C’était, pour des raisons idéologiques, parce que la Compagnie enrichissait ses actionnaires - l’Etat surtout : elle avait été pensée pour cela par le ministre de Louis XIV -, rayer d’un trait de plume un siècle et demi d’histoire et laisser le terrain dégagé, en Inde, à l’Angleterre. Car, bien vite, pour presque tous les Européens, l’aventure économique s’était politisée, et chaque puissance avait fondé en Inde des « loges » commerciales, devenues des comptoirs, puis de véritables cités. Comme Pondichéry, vaisseau amiral des Comptoirs français jusqu’à 1954 et sa restitution à l’Inde indépendante. D’où des guerres à répétition, des destructions et des pillages, de part et d’autre. Et ce moment, aussi étonnant que fugace, où, vers 1750, la Compagnie des Indes orientales, bras armé de la France représentée par Dupleix et Bussy, régnait, alliée à nombre de potentats locaux, sur la moitié de l’immense sous-continent. Et l’on se prend à rêver de ce qui se serait passé si les chefs d’Etat français, à l’instar de Louis XIV, avaient maintenu leur soutien à la Compagnie. L’Inde, il se peut, serait aujourd’hui francophone.

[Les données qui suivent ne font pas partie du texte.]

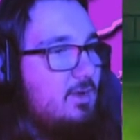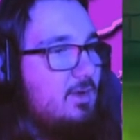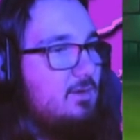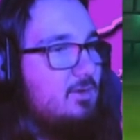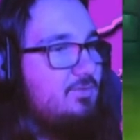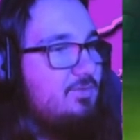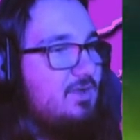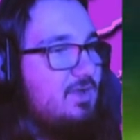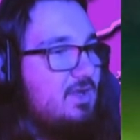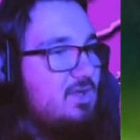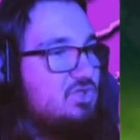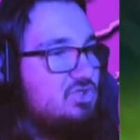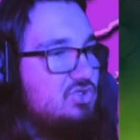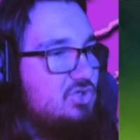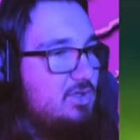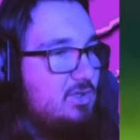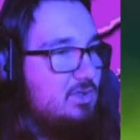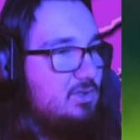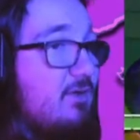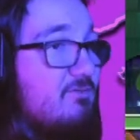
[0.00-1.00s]
I don't think I
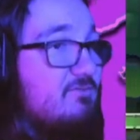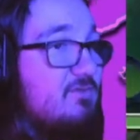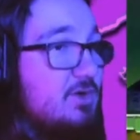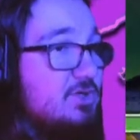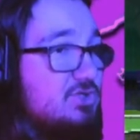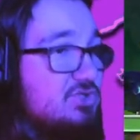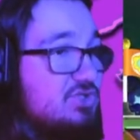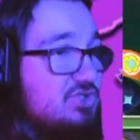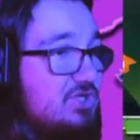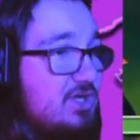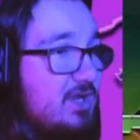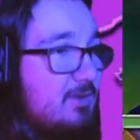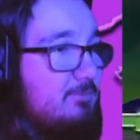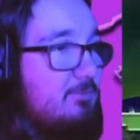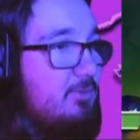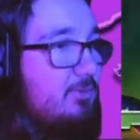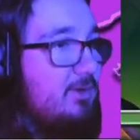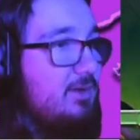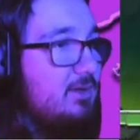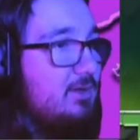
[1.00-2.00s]
should. Okay, first
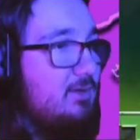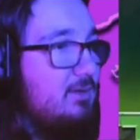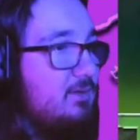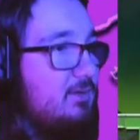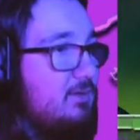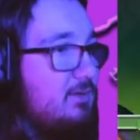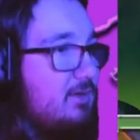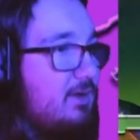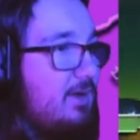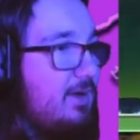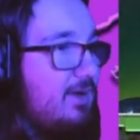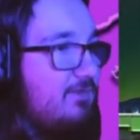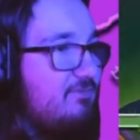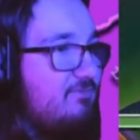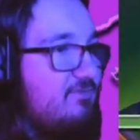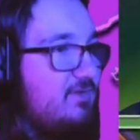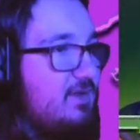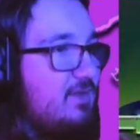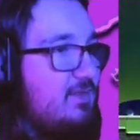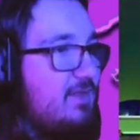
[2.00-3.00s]
checkpoint. I
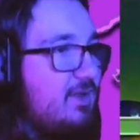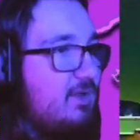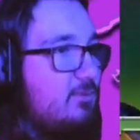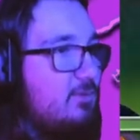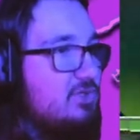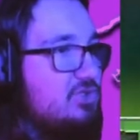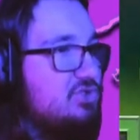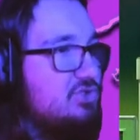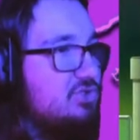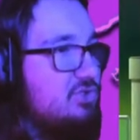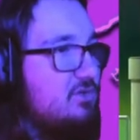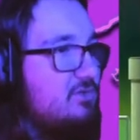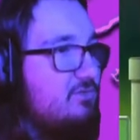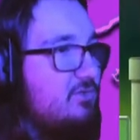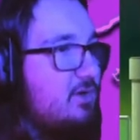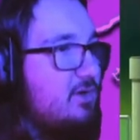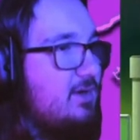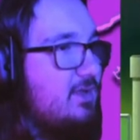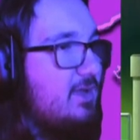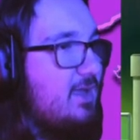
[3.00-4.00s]
feel like we should have
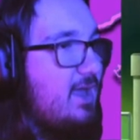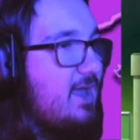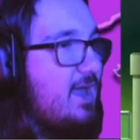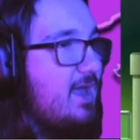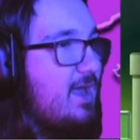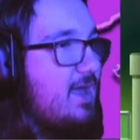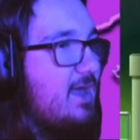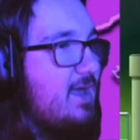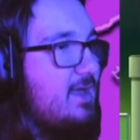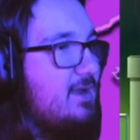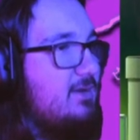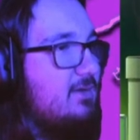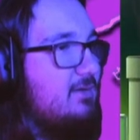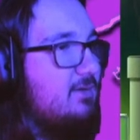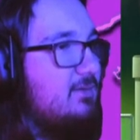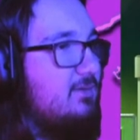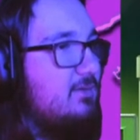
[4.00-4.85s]
already had...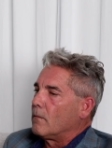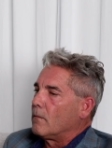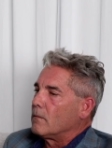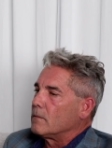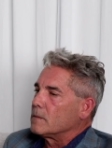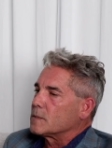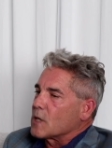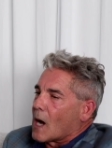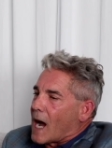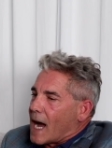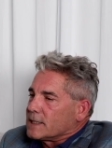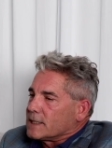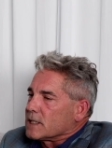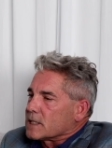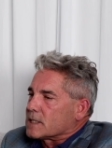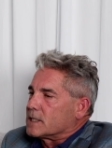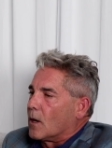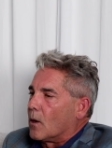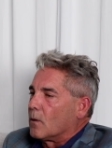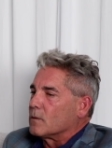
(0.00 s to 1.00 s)
So I
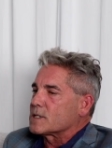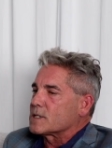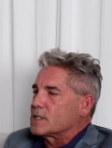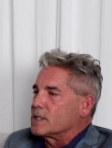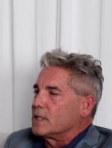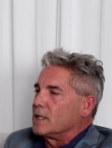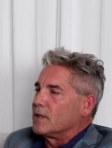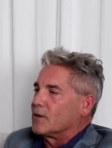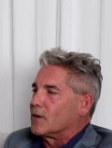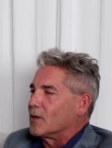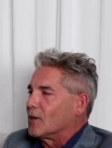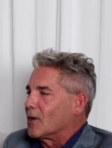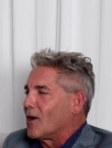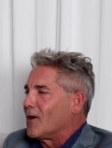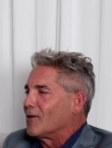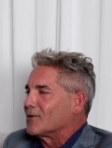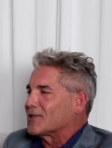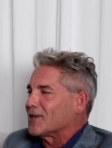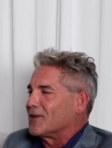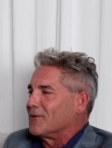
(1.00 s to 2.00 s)
just don't see the
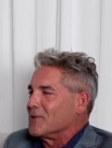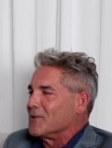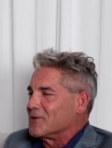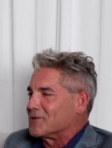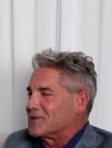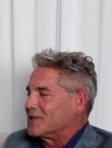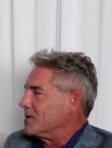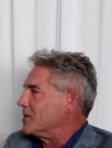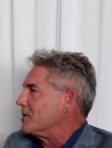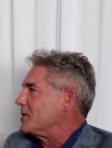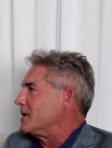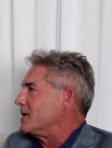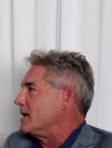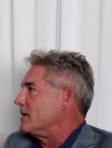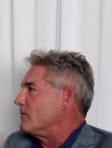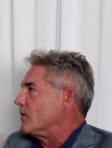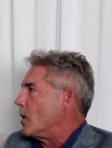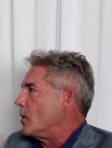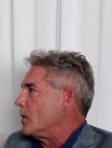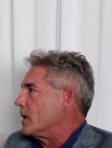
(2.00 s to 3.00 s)
long-term utility
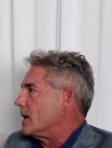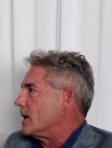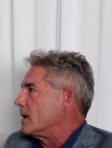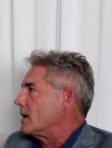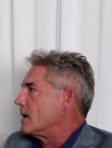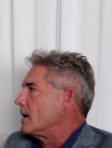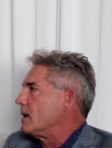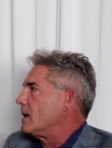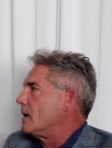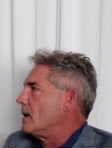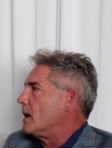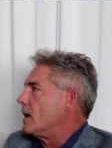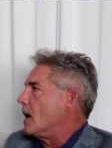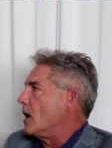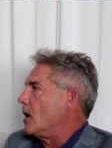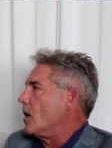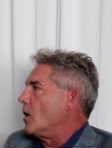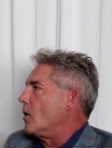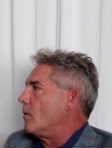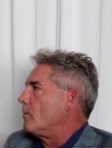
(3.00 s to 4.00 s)
of owning a
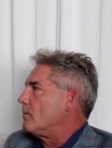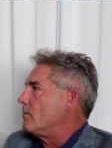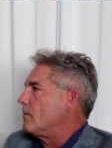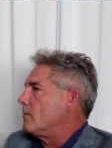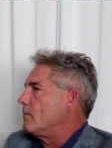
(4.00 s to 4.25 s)
home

C’est cette saga riche et tumultueuse que raconte Les Compagnies des Indes, sous la direction de René Estienne, sous la forme d’un album illustré de documents d’époque, avec des spécialistes et l’appui du Service historique de la Défense et du musée de la Compagnie des Indes, à Lorient, et de la DMPA du ministère de la Défense.
J.-C. P.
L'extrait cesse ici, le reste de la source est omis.